** Opening Records for this exercise block **

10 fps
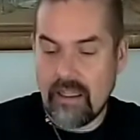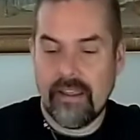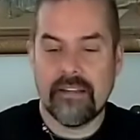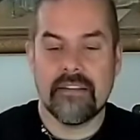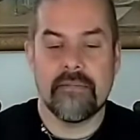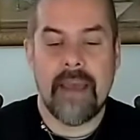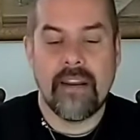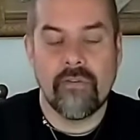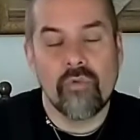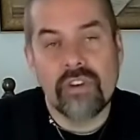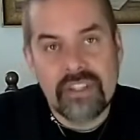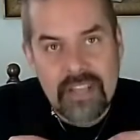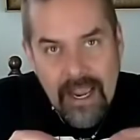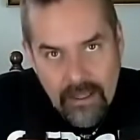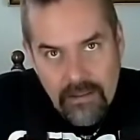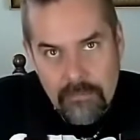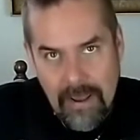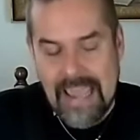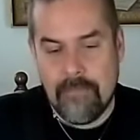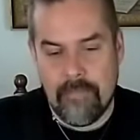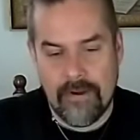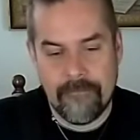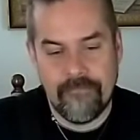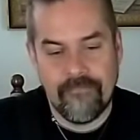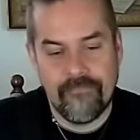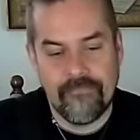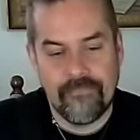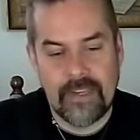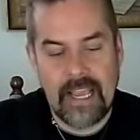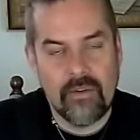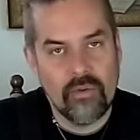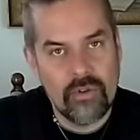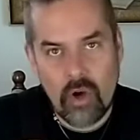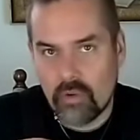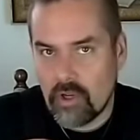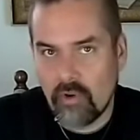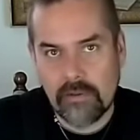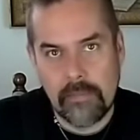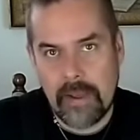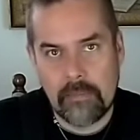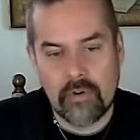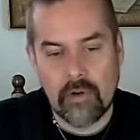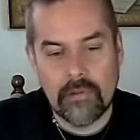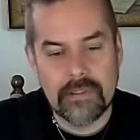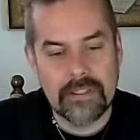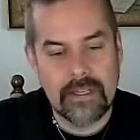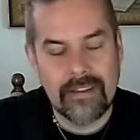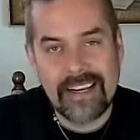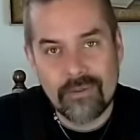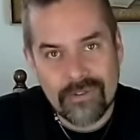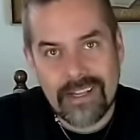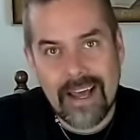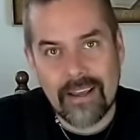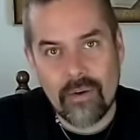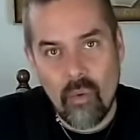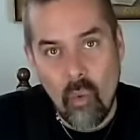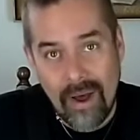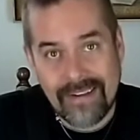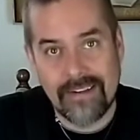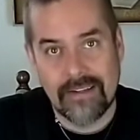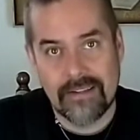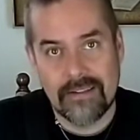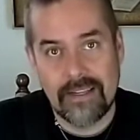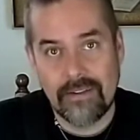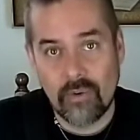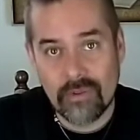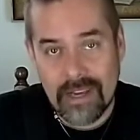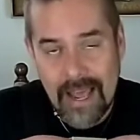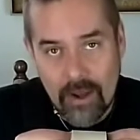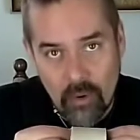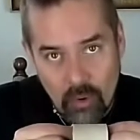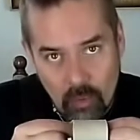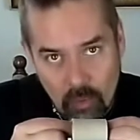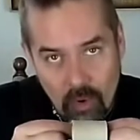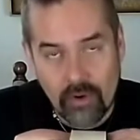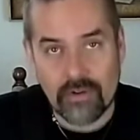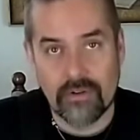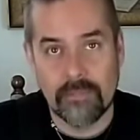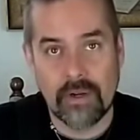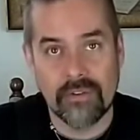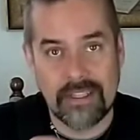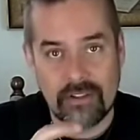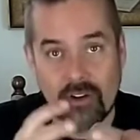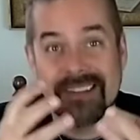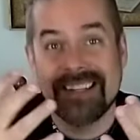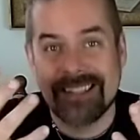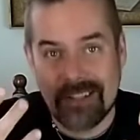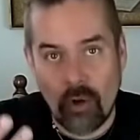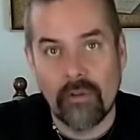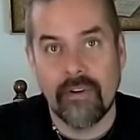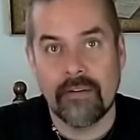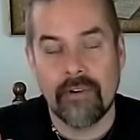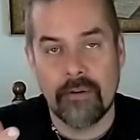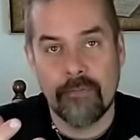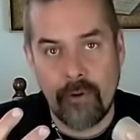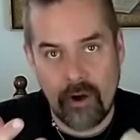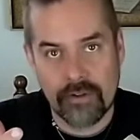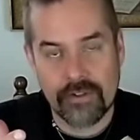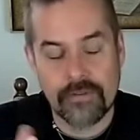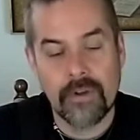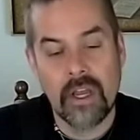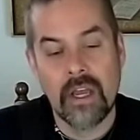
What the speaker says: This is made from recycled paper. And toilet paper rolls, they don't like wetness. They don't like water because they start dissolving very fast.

** Closing Records for this exercise block **
** Opening Records for this exercise block **

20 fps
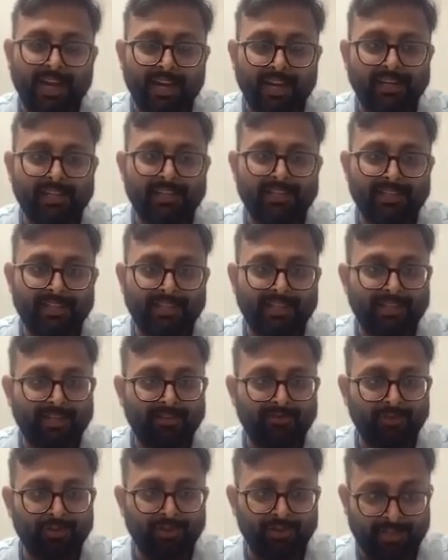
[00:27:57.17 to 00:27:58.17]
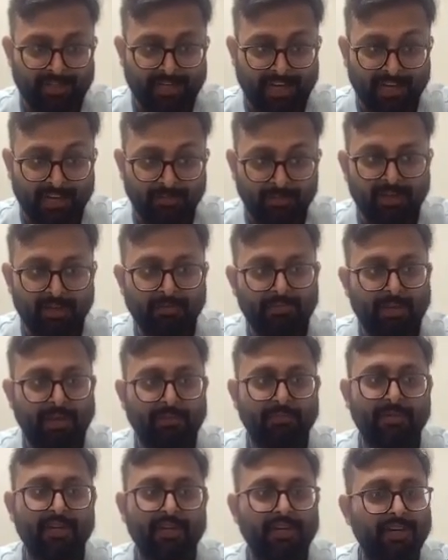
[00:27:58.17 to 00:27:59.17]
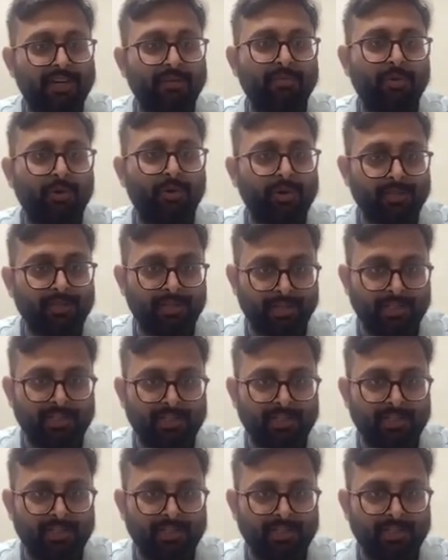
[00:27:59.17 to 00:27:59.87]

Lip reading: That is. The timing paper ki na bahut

** Closing Records for this exercise block **

Starting with the line that contains "[00:27:58.17 to 00:27:59.17]" and finishing with the line that contains "Lip reading: That", reproduce every line of the material above exactly, but not the pictures.

▸ **Result of the exercise**:
[00:27:58.17 to 00:27:59.17]
[00:27:59.17 to 00:27:59.87]

Lip reading: That is. The timing paper ki na bahut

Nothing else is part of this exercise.